Showtime at the Apollo: The Epic Tale of Harlem’s Legendary Theater

Due out in January is a comic-format reworking of a significant entertainment history. Ted Fox’s 1983 book Showtime at the Apollo: The Story of Harlem’s World Famous Theater has been converted into a graphic novel illustrated by James Otis Smith.

Showtime at the Apollo: The Epic Tale of Harlem’s Legendary Theater is clearly an adaptation of a prose work, with text boxes explaining key moments in the location’s history, but the illustrations add more hooks to show the reader just how important this Harlem entertainment venue has been. (It marks its 85th anniversary in 2019!) So many big names played there when they visited New York City, and amateurs could launch a career if they went over well. As the publisher said,

[This book] “brings to life the theater’s legendary significance in music history, African American history, and to the culture of New York City. [C]ountless performers have gotten their break at the Apollo, including Ella Fitzgerald, Billie Holiday, James Brown, Diana Ross and the Supremes, Jimi Hendrix, Wilson Pickett, the Miracles, Gladys Knight and the Pips, the Jackson 5, Patti LaBelle, Marvin Gaye, Luther Vandross, Stevie Wonder, [and] Aretha Franklin.”

It’s marvelous to see so many artists portrayed and quotes included, making this almost an oral history. Smith does a great job with the likenesses. They’re not photo-realistic but still recognizable while still demonstrating artistic style.
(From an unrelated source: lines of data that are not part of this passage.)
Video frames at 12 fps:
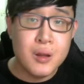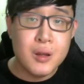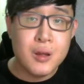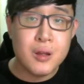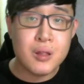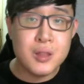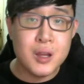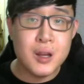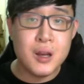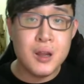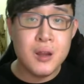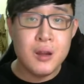his
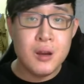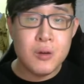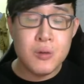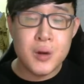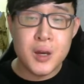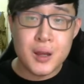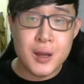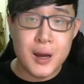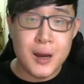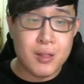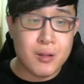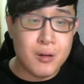daily Reddit
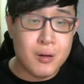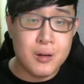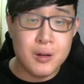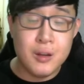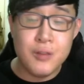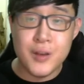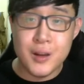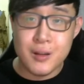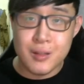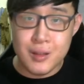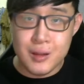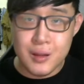guides on the
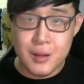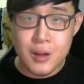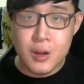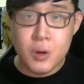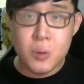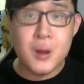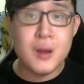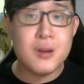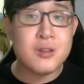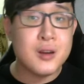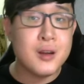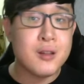fantasy, where he
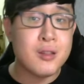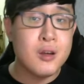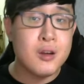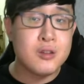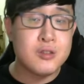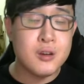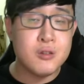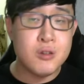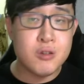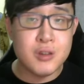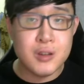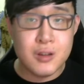shares general
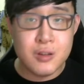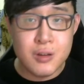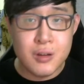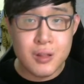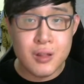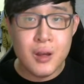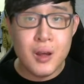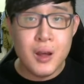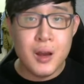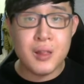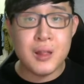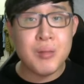strategies
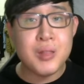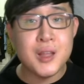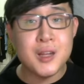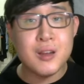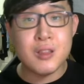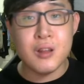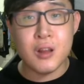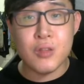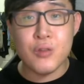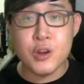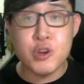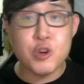and some statistics
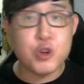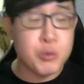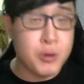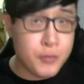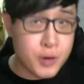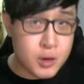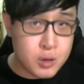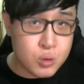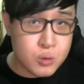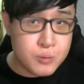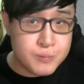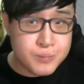for you to refer
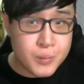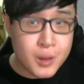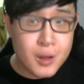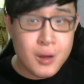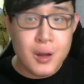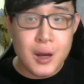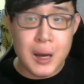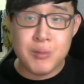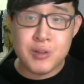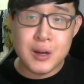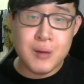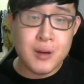to. I'm
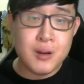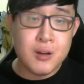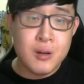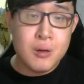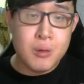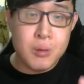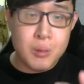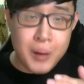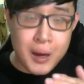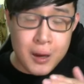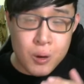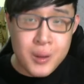sharing
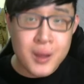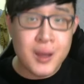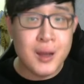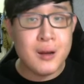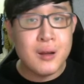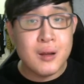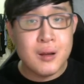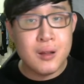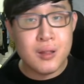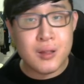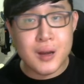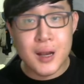by looking at
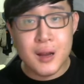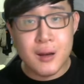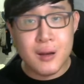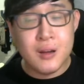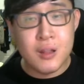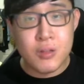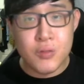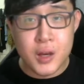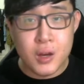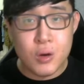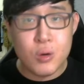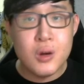this guide in this
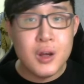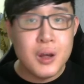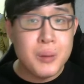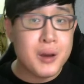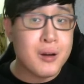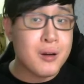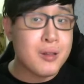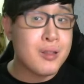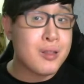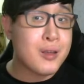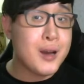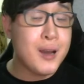video because
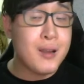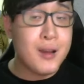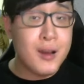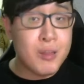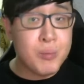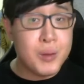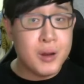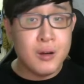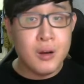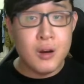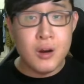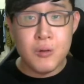this guide has been
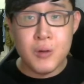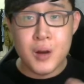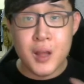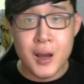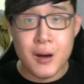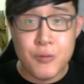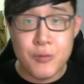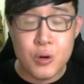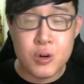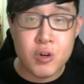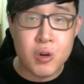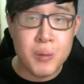really helpful
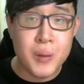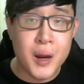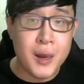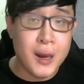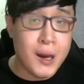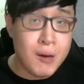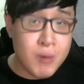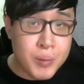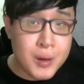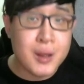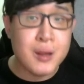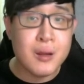to remind
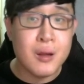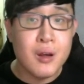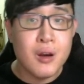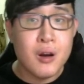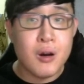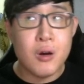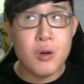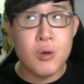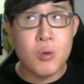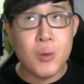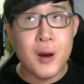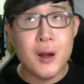everybody
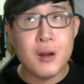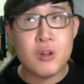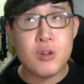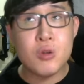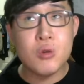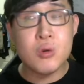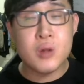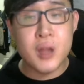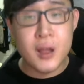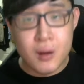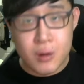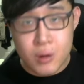on what to
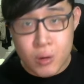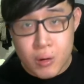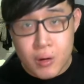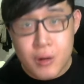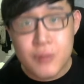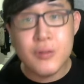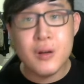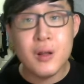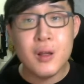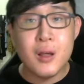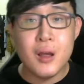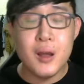take note of
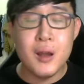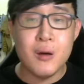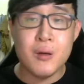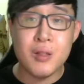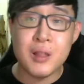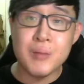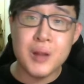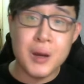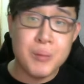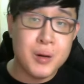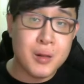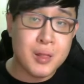and on some
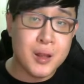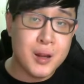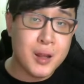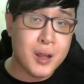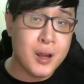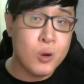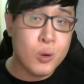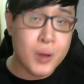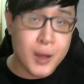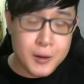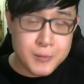numbers that they can look at.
I found Fox’s inclusion as a character a helpful guidepost to how the book came to be as well. It’s astounding how many people wanted to talk to him about this subject, passing him around to share their stories. Superstars like Elvis and the Beatles even make cameo appearances, wanting to see performers there. Playing the Apollo put a stamp of legitimacy on up-and-coming acts.

Showtime at the Apollo: The Epic Tale of Harlem’s Legendary Theater

Beyond being a significant performance venue, it was a community anchor for a group that didn’t find as much acceptance elsewhere. When not playing, people shared gossip, gambled, and gave each other tips. Chapters cover

  • the development of Harlem as an entertainment destination in the early years of the 1900s
  • the Schiffmans, the Jewish family that owned the theater, their hardball tactics, and the varied ways they were perceived by the community
  • some of the most famous bands, comedians, and dancers to play the Apollo
  • the legend of Amateur Night and its demanding audience
  • the invention of bebop and later, rhythm and blues
  • changes in the business with the advent of records and rock’n’roll
  • gospel revues and their effect on more commercial soul music
  • the tough times when the theater went dark in the late 70s and later ownership changes, leading to an eventual renovation

An afterword by Fox explains how the original book came together. At a relatively brisk 240 pages, obviously there are a lot of subjects merely touched on, but the whole package is a wonderful journey through pop culture history, particularly good for the reader not yet familiar with the details.

Showtime at the Apollo will be available the first week in January. It can be ordered now from your local comic shop with Diamond code NOV18 1391. (The publisher provided an advanced digital review copy.)